Store wars: wish list competition, Part 2

Future Shop and Best Buy woo electronics shoppers with campaigns that include several languages, social media and an advent calendar.

‘Twas the month before Christmas and all through the land, marketers were stirring, creating holiday promotions for their brands.

In a two-part feature, MiC‘s sister publication, strategy magazine, is taking a look at what some of the big players have wrapped into their holiday advertising offensives this year. Today we look at Future Shop and Best Buy, after exploring yesterday what Sears and Zellers are planning for the holidays.

Future Shop

Future Shop wants to set itself up as the number one gift-buying destination this Christmas. Its holiday campaign builds on its fall effort, positioning the brand as a purveyor of technologies that open up a fantastic world of possibilities to build excitement with its customers. Two TV spots are set to launch Nov. 19, one brand-oriented, the other retail-focused, featuring the same fantasy aesthetic as its back-to-school ad, with animated images springing forth from a flyer and a wrapped gift to suggest the imaginative world that Future Shop’s techy presents open up. They will be followed by a Boxing Week ad.

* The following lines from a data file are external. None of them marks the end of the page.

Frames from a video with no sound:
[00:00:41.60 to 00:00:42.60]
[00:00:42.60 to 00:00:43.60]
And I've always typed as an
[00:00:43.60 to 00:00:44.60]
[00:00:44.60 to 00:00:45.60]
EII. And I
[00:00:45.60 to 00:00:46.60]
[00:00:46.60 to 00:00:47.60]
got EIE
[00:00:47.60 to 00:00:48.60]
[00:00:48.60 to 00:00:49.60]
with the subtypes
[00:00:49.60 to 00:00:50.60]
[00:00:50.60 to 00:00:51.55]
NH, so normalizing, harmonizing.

The effort also includes radio ads, and all TV and radio will be translated into Hindi, Punjabi, Mandarin, Cantonese, Arabic and French for the Vancouver, Toronto and Montreal markets. An online effort includes interactive holiday contests, while a holiday gift guide will be given out in Cineplex theatres and polybagged with magazines including Maclean’s, Chatelaine and En Route.

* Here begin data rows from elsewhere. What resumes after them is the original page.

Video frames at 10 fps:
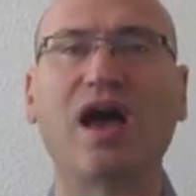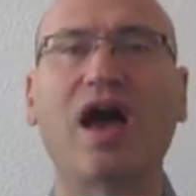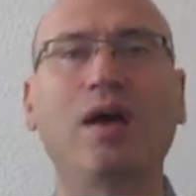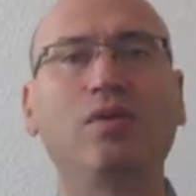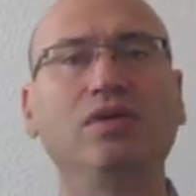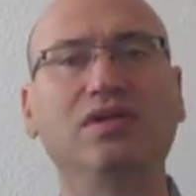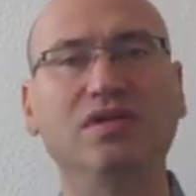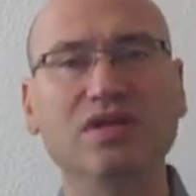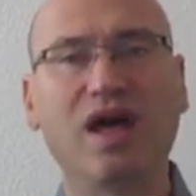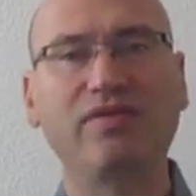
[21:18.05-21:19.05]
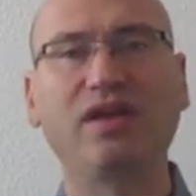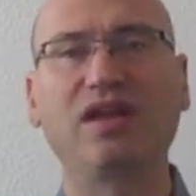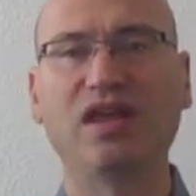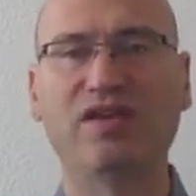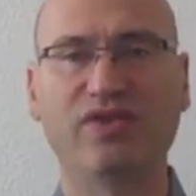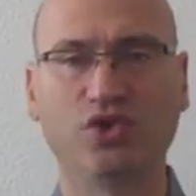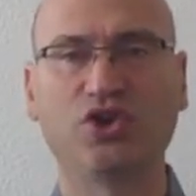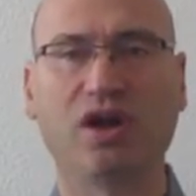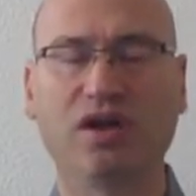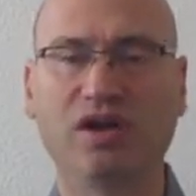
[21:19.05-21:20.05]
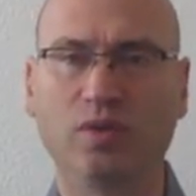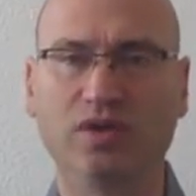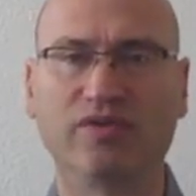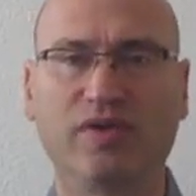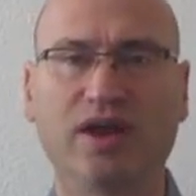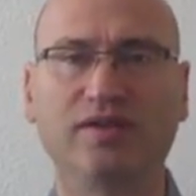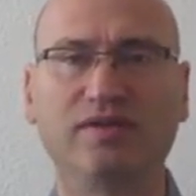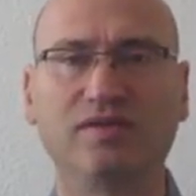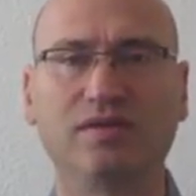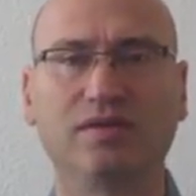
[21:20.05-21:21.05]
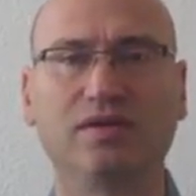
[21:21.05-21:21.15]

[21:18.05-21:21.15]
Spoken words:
I would love it if you shared it with your friends.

Cossette developed the creative with Optimum managing PR and Media Experts handling media.

Best Buy

Best Buy, Future Shop’s sister brand, is putting out two humorous new spots for the holidays. They are an evolution of its previous ‘The best gifts get the best reactions’ effort – like a mom presenting her teenage son with the perfect gift, played out via an in-store choreographed dance number.

It’s a positioning that plays to the subtle differences between the Future Shop and Best Buy consumers, with Best Buy targeting a more female-skewed, family-oriented customer base that rates itself a little less comfortable with technology.

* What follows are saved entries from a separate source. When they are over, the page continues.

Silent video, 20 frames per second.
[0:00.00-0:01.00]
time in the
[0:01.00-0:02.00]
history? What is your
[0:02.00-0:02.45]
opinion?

The effort gets underway Nov. 12 and also includes a social media component featuring YouTube, Facebook, Twitter and Plug-in, the brand’s online community forum, mobile ads and radio. Also part of the mix are yellow holiday to-and-from gift tags handed out to gift buyers in-store, and the ‘Proud Giver Happy Winner Challenge,’ an advent calendar-style contest set to kick off Dec. 1, which features daily challenges for the chance to win $15,000 in electronics and a $5,000 donation to a registered Canadian charity of the winner’s choice.